Seleção do Irã se despede de Tijuana com apoio de torcedores mexicanos
Eliminada na última rodada da fase de grupos da Copa do Mundo de 2026, a seleção do Irã deixou Tijuana nesta terça-feira (30) sob aplausos de torcedores mexicanos que haviam ido prestar uma última homenagem antes do retorno da equipe a Teerã.
Pouco mais de 150 pessoas se reuniram em frente ao hotel do 'Team Melli' na esperança de conseguir autógrafos dos jogadores antes que o avião decolasse, naquela mesma manhã, da cidade localizada no noroeste do México.
Enquanto alguns integrantes da seleção asiática autografavam álbuns de figurinhas da Panini, bandeiras e bolas de futebol, a multidão gritava: "Irán, hermano, ya eres mexicano!" ("Irã, irmão, você já é mexicano!"), relataram jornalistas da AFP.
Foi uma demonstração de carinho que emocionou profundamente a seleção iraniana, que ficou concentrada no México durante o torneio e enfrentou diversos obstáculos extracampo para disputar suas partidas da fase de grupos da Copa do Mundo nos Estados Unidos.
"Em nome de Deus, deixamos Tijuana hoje, mas nossos corações e almas permanecem aqui. O povo do México e o país são uma parte de nós", disse o técnico Amir Ghalenoei.
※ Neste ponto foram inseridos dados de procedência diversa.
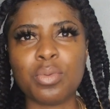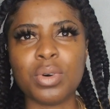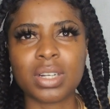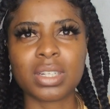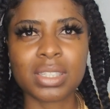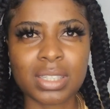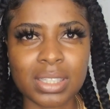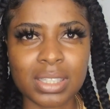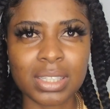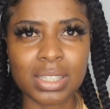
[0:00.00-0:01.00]

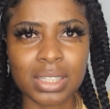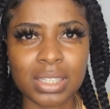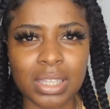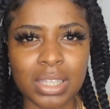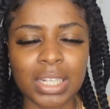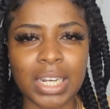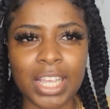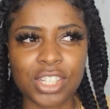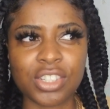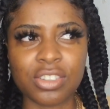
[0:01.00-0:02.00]
works the
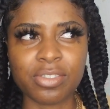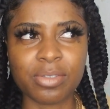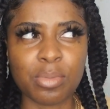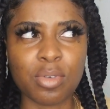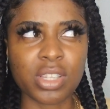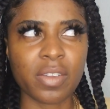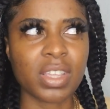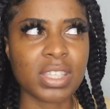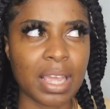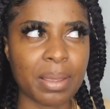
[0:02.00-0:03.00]
night shift most
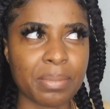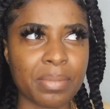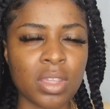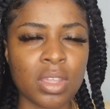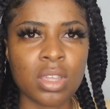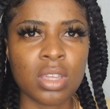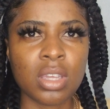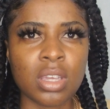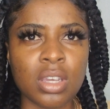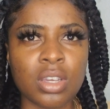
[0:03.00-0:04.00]
of the time,
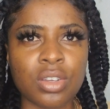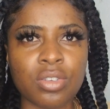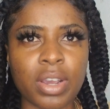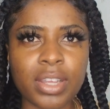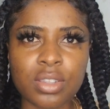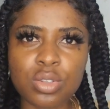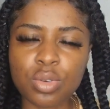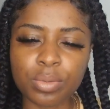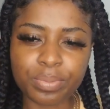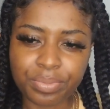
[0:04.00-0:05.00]
right?
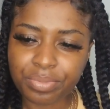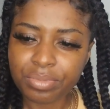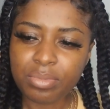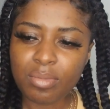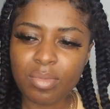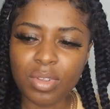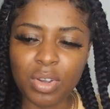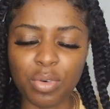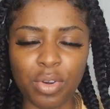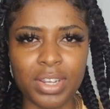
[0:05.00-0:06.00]
So
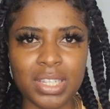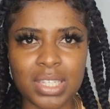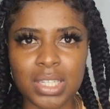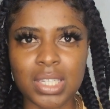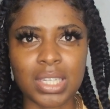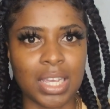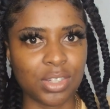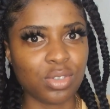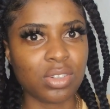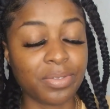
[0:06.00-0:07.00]
Roy is
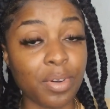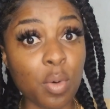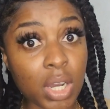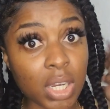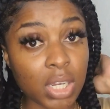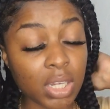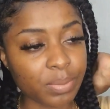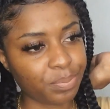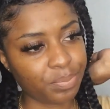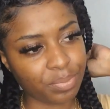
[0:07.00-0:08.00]
scheduled for work.
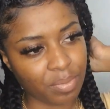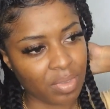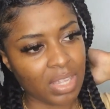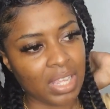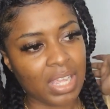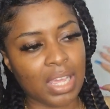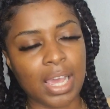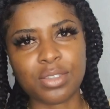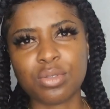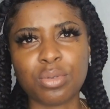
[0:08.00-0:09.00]

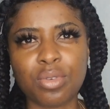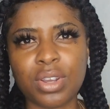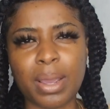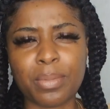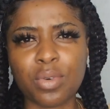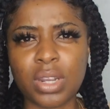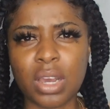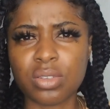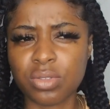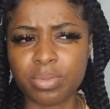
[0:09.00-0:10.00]
I told Roy I'm going
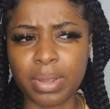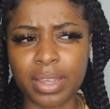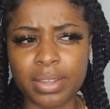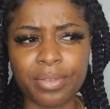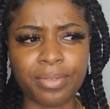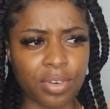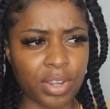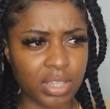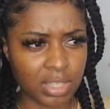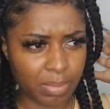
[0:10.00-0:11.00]
out with my
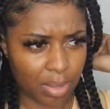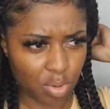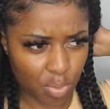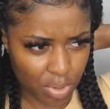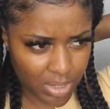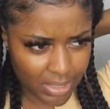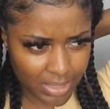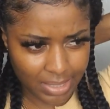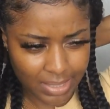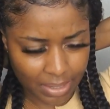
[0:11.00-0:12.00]
friends, my
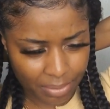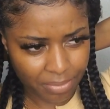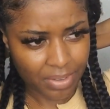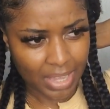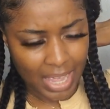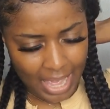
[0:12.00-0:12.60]
co-workers and stuff,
"Não conseguimos passar da fase de grupos, mas, graças a Deus, saímos com orgulho e honra", acrescentou.
O Irã empatou todas as suas três partidas do Grupo G da Copa do Mundo de 2026: contra a Nova Zelândia (2–2), Bélgica (0–0) e Egito (1–1).
A equipe esperava ficar entre as oito melhores terceiras colocadas e se classificar para a fase de mata-mata pela primeira vez em sua história.
No entanto, um dramático empate em 3 a 3 conquistado pela Áustria contra a Argélia nos acréscimos acabou eliminando o Irã.
Este amargo resultado encerra uma Copa do Mundo que ficará marcada na história, devido às tensões decorrentes da guerra no Oriente Médio travada pelos Estados Unidos desde o final de fevereiro.
Nunca antes um país-sede de Copa do Mundo havia estado em conflito aberto com um país participante.
A presença do Irã no torneio norte-americano esteve incerta até o último momento.
Em vez de instalar sua base de treinamento no Arizona, a seleção se mudou de última hora para a cidade mexicana de Tijuana, na fronteira com os Estados Unidos.
Os Estados Unidos se recusaram posteriormente a conceder vistos a 15 integrantes da delegação iraniana, incluindo o presidente da federação de futebol, Mehdi Taj, um ex-membro da Guarda Revolucionária, organização considerada terrorista por Washington.
A equipe se sentiu "maltratada" e criticou duramente as restrições que os obrigaram a chegar um dia antes das duas primeiras partidas em Los Angeles.
As autoridades americanas acabaram por permitir a chegada dos iranianos dois dias antes do último jogo, em Seattle.
Nesta terça-feira, a equipe deixou uma nota final em Tijuana, como faziam após cada partida, lamentando "uma série de decisões, condições logísticas e circunstâncias que minaram o sentimento de equidade".